IT-System führt 1440 unbesetzte Lehrerstellen als besetzt – Bildungsskandal im Südwesten

Von | 21. Juli 2025

Ein fehlerhaftes IT-System hat in Baden-Württemberg 1440 Lehrerstellen über Jahre fälschlich als besetzt angezeigt. Die betroffenen Schulen litten unter erheblichem Personalmangel – ohne dass die Kultusverwaltung davon Kenntnis hatte. Der Schaden betrifft nicht nur das Bildungsniveau, sondern auch das Vertrauen in staatliche Kontrollmechanismen (focus:16.07.25).

Fehlerhaftes IT-System verschleiert jahrelang massiven Lehrermangel

Die Panne reicht bis ins Jahr 2005 zurück. Damals stellte die Kultusverwaltung auf ein neues IT-System zur Personal- und Stellenverwaltung um. Bereits bei der Datenübertragung trat ein Fehler auf. In der Folge wurden freie Stellen jahrzehntelang als besetzt geführt. Korrigiert wurden die Daten nie – die Software addierte stattdessen jährlich rund 100 Positionen zur falschen Summe hinzu.

1440 Lehrerstellen fehlen, obwohl das IT-System sie als besetzt führt – mit massiven Folgen für Baden-Württembergs Schulen

Die Entdeckung erfolgte erst, als ein neues System erstmals alle Stellen neu berechnete. Ergebnis: 1440 Lehrer fehlten, obwohl sie offiziell im System geführt wurden. Besonders betroffen sind Grundschulen, berufliche Schulen und sonderpädagogische Einrichtungen, die bereits zuvor unterbesetzt arbeiteten.
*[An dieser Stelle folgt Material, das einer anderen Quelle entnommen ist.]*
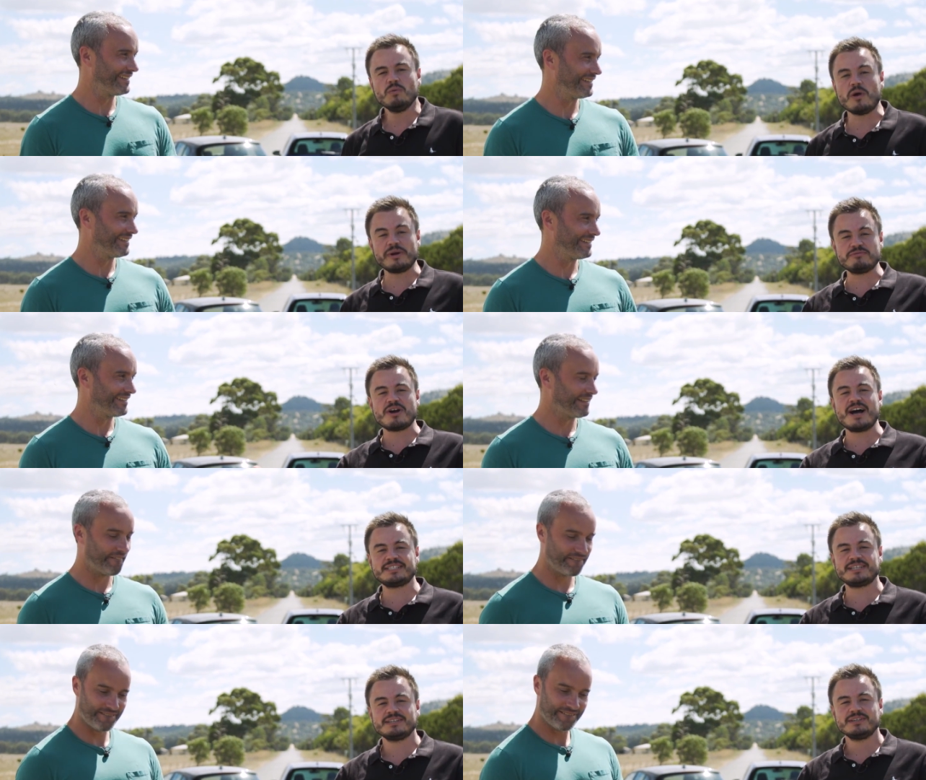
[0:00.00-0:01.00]
Speaker 1: Were we
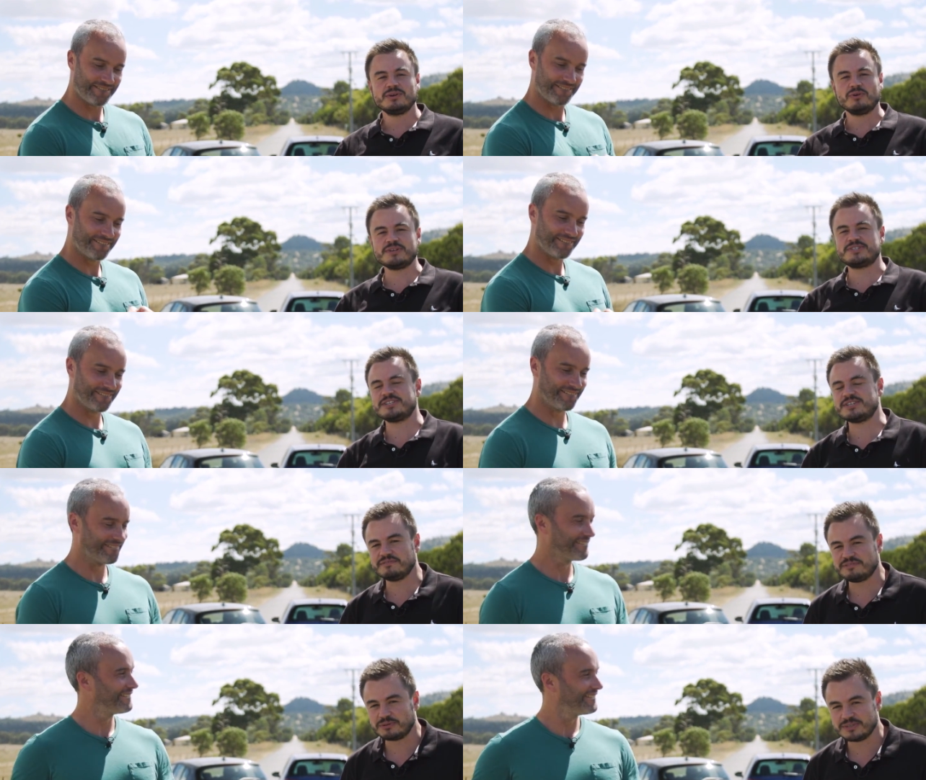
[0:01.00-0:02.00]
right, or is this
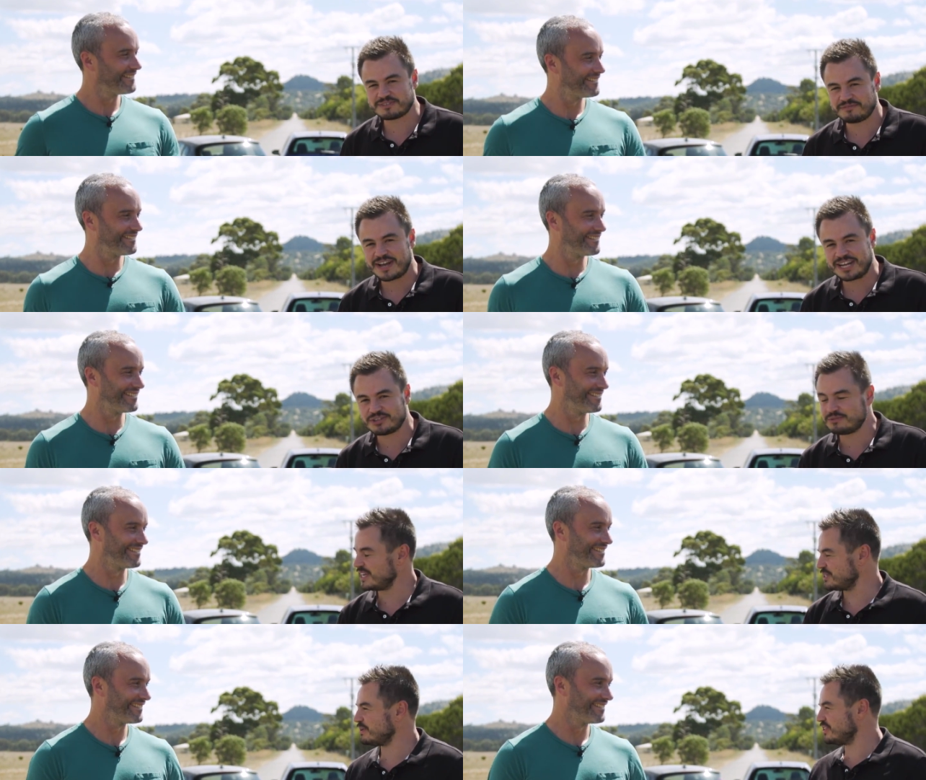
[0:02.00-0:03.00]
influenced far too
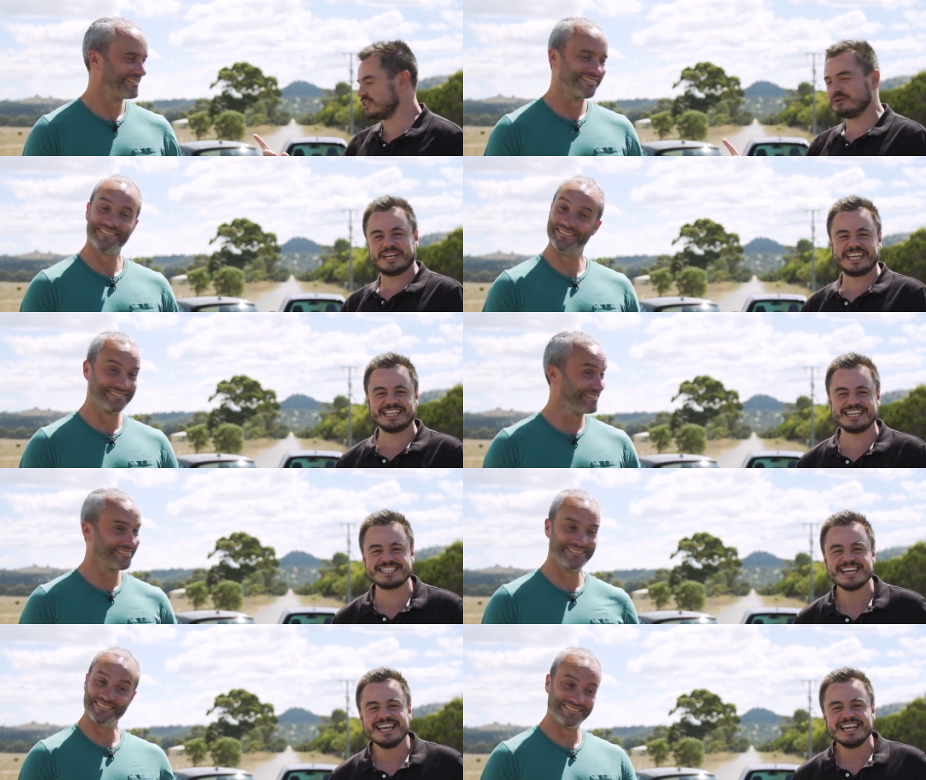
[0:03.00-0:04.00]
much by Joe
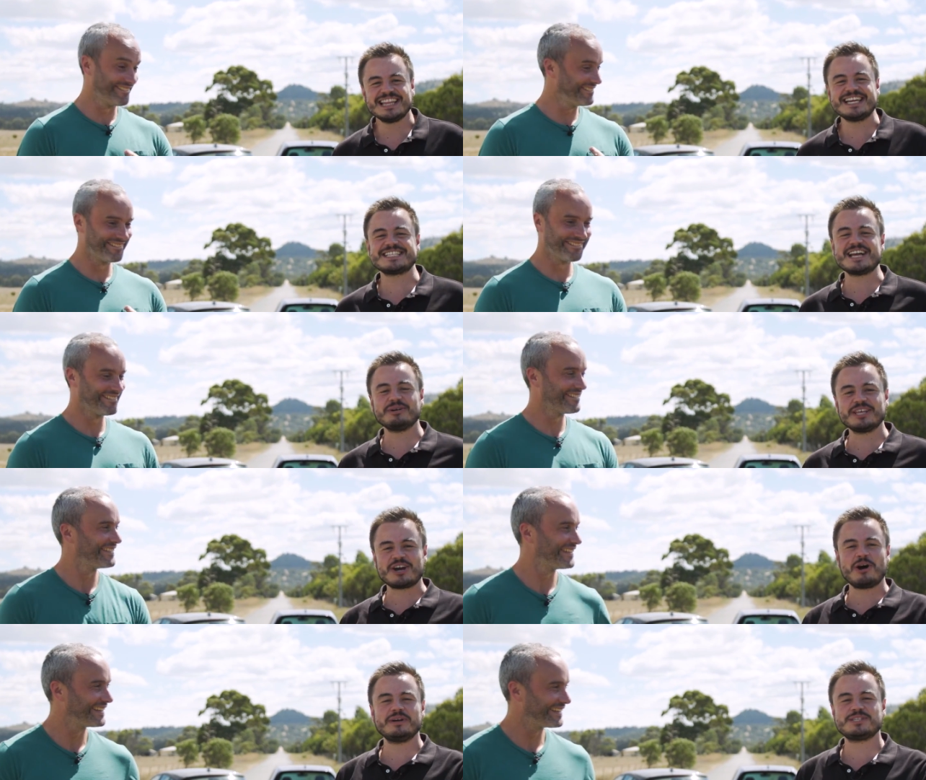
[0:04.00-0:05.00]
Achilles? Let us know in the
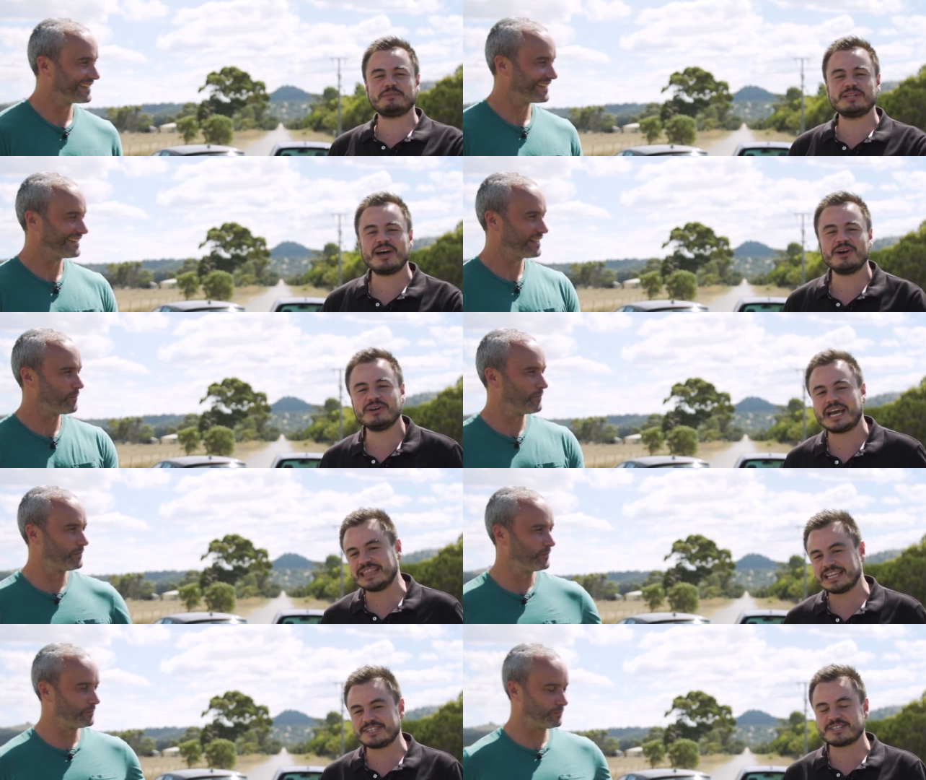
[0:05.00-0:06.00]
comments below
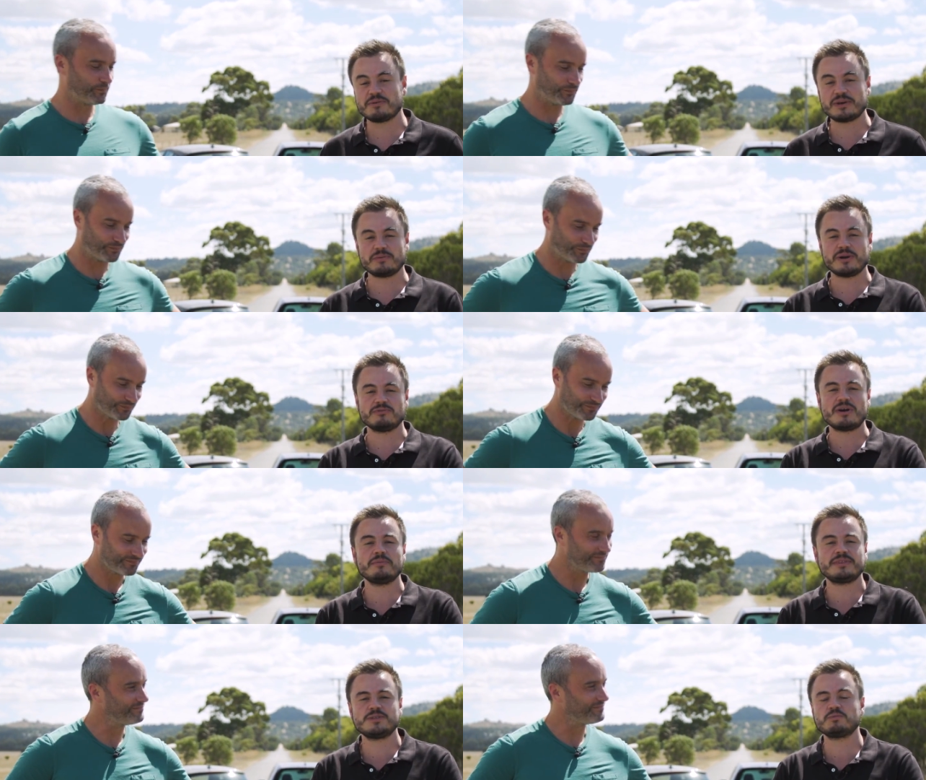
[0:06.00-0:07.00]
and let us know whether we were
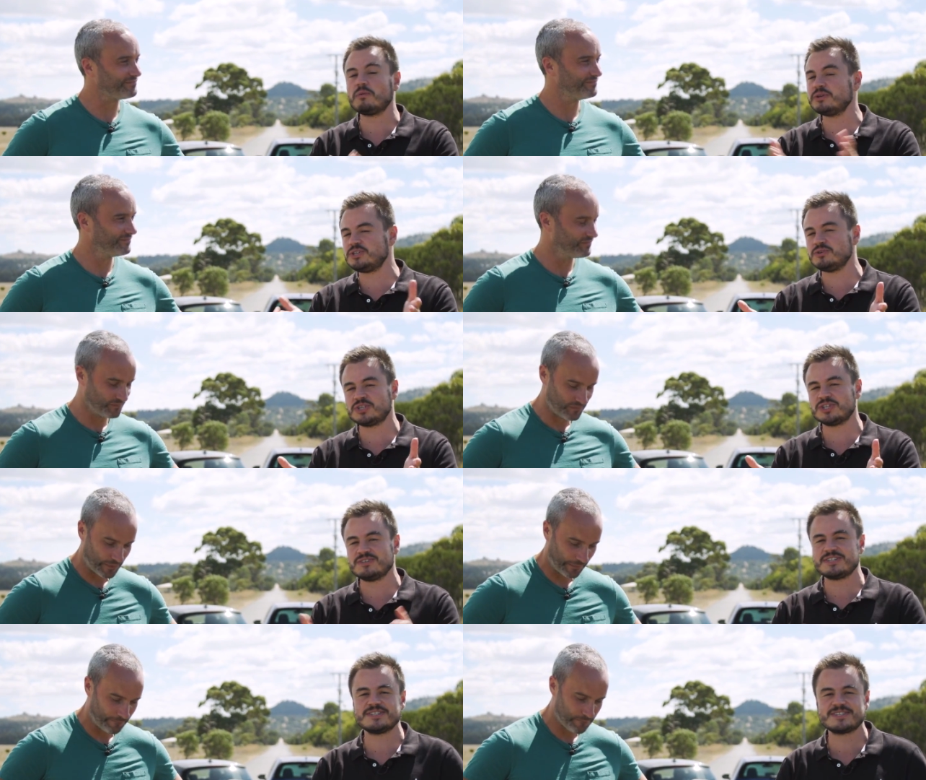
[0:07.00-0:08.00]
right with this. What would you
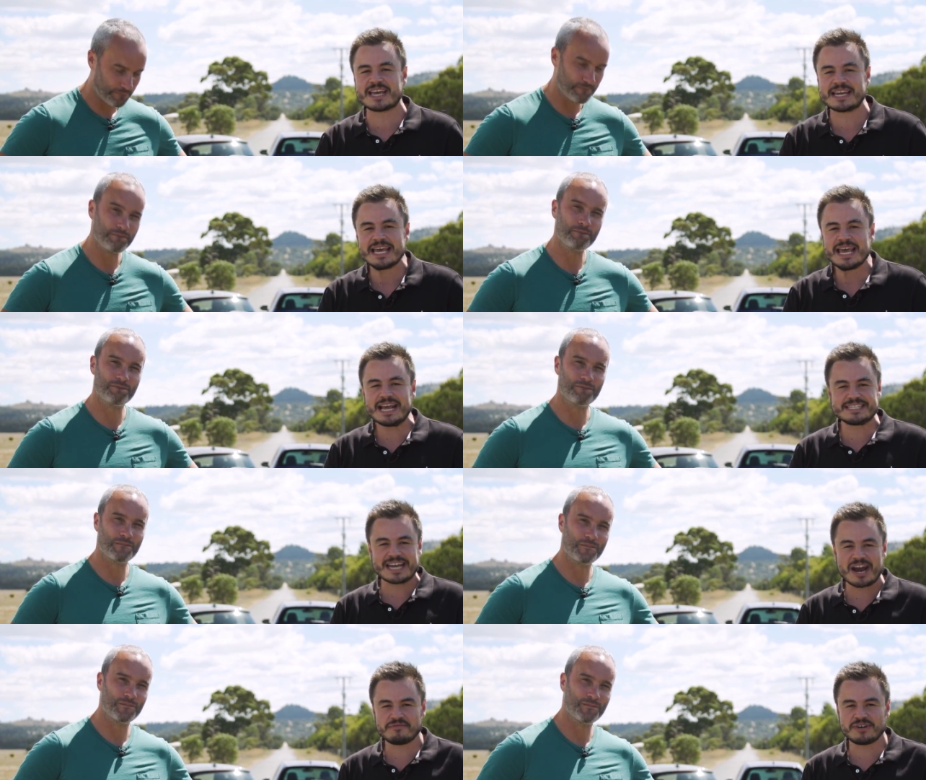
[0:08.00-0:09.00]
choose instead? Head to
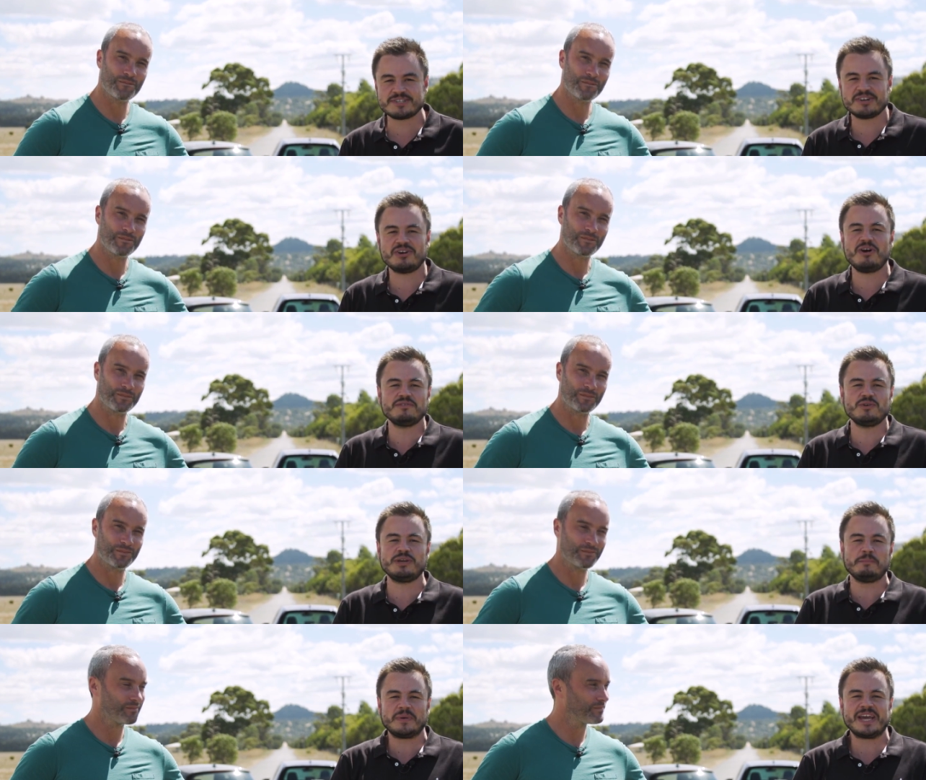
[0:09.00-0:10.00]
CarAdvice.com for all
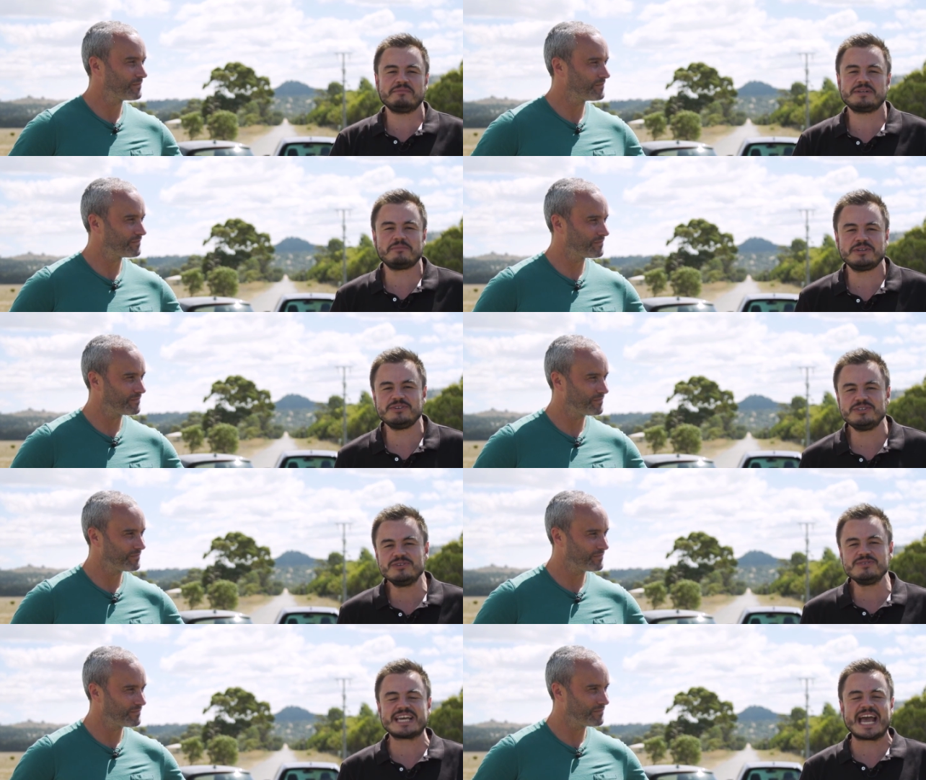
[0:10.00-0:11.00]
your BMW
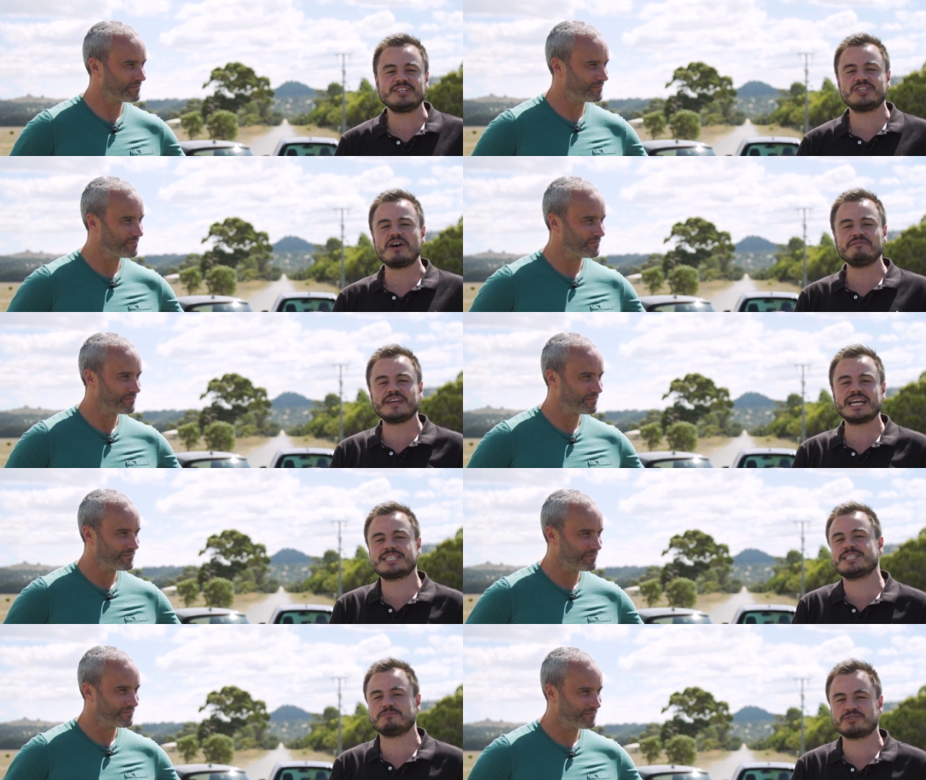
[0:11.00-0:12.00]
news and don't forget
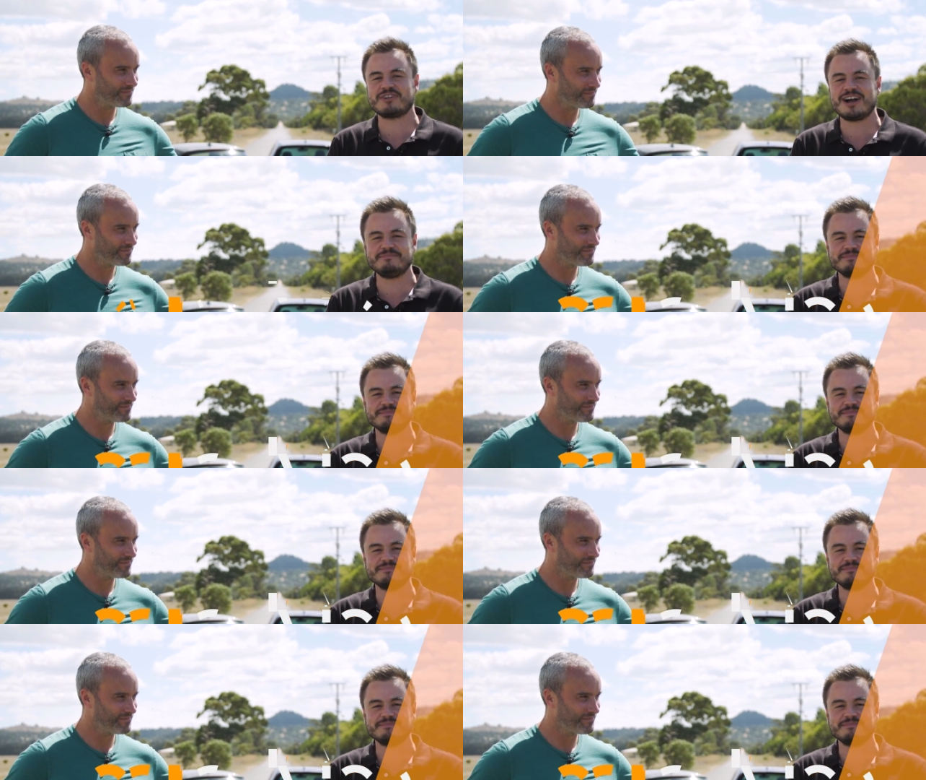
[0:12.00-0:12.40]
to subscribe.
Milliardenetat kaschiert jahrzehntelange Lücke

Obwohl die Stellen im IT-System auftauchten, floss kein Geld für Gehälter. Das Kultusministerium schätzt den jährlichen Ausfall auf bis zu 120 Millionen Euro. „Das sei nicht aufgefallen bei einem solchen milliardenschweren Haushalt“, lautet die offizielle Erklärung. Die Mittel blieben unangetastet – der Unterricht aber fiel aus.

Die Folgen zeigen sich heute deutlich: Lehrkräfte arbeiten am Limit, Förderangebote bleiben aus, Kinder verlieren wichtige Lernzeit. Jetzt soll ein umfassender Plan zur Nachbesetzung starten, vor allem an den besonders betroffenen Schulformen.

Wut über Panne im IT-System wächst

Die öffentliche Reaktion fällt drastisch aus. Der Landesschülerbeirat spricht von „Geisterlehrkräften“, der Elternbeirat vom „größten Bildungsskandal seit Jahrzehnten“. Die Bildungsgewerkschaft GEW fordert: „Jeder Euro, der in den vergangenen Jahren auf Kosten der Kinder und Jugendlichen sowie ihrer Lehrkräfte nicht an die Schulen geflossen ist, muss für die dringend nötigen Investitionen wie Ganztagsausbau, Inklusion und bessere Förderung zurückgezahlt werden.“

Der Verein für Gemeinschaftsschulen nennt die Fehlerkette eine „einzigartige Mischung aus Unvermögen, Achtlosigkeit und Desinteresse“. Auch im Landtag hagelt es Kritik. FDP und CDU sprechen von strukturellem Versagen in den grünen Ministerien für Kultus und Finanzen.

Kontrollmechanismen sollen komplett überarbeitet werden

Eine gemeinsame Arbeitsgruppe von Kultus- und Finanzministerium will die Ursachen der Fehlbuchungen systematisch aufarbeiten. Begleitet vom Rechnungshof soll das Projekt künftig eine korrekte Zuordnung jeder Stelle gewährleisten. Das fehleranfällige Verfahren innerhalb der Poolstellenverwaltung müsse grundlegend modernisiert werden.

Laut Ministerien existiert die Problematik ausschließlich im IT-System der Lehrerstellenverwaltung. In anderen Verwaltungsbereichen gebe es solche Abweichungen nicht. Die ungenaue Praxis, Haushaltsstellen nicht direkt mit Personalakten zu koppeln, gilt mittlerweile als schwerwiegender Systemfehler.

Schulstart unter Druck

Bis zum Schulbeginn am 15. September müssen 1440 Stellen besetzt sein – das fordert die GEW. Die Landesregierung hat angekündigt, besonders an Grundschulen, in G9-Jahrgängen und im Bereich der Krankheitsreserven personell nachzulegen. Doch das Vertrauen ist erschüttert, der Schaden immens. Und eine schnelle Lösung wirkt angesichts des Ausmaßes der Fehlplanung kaum realistisch.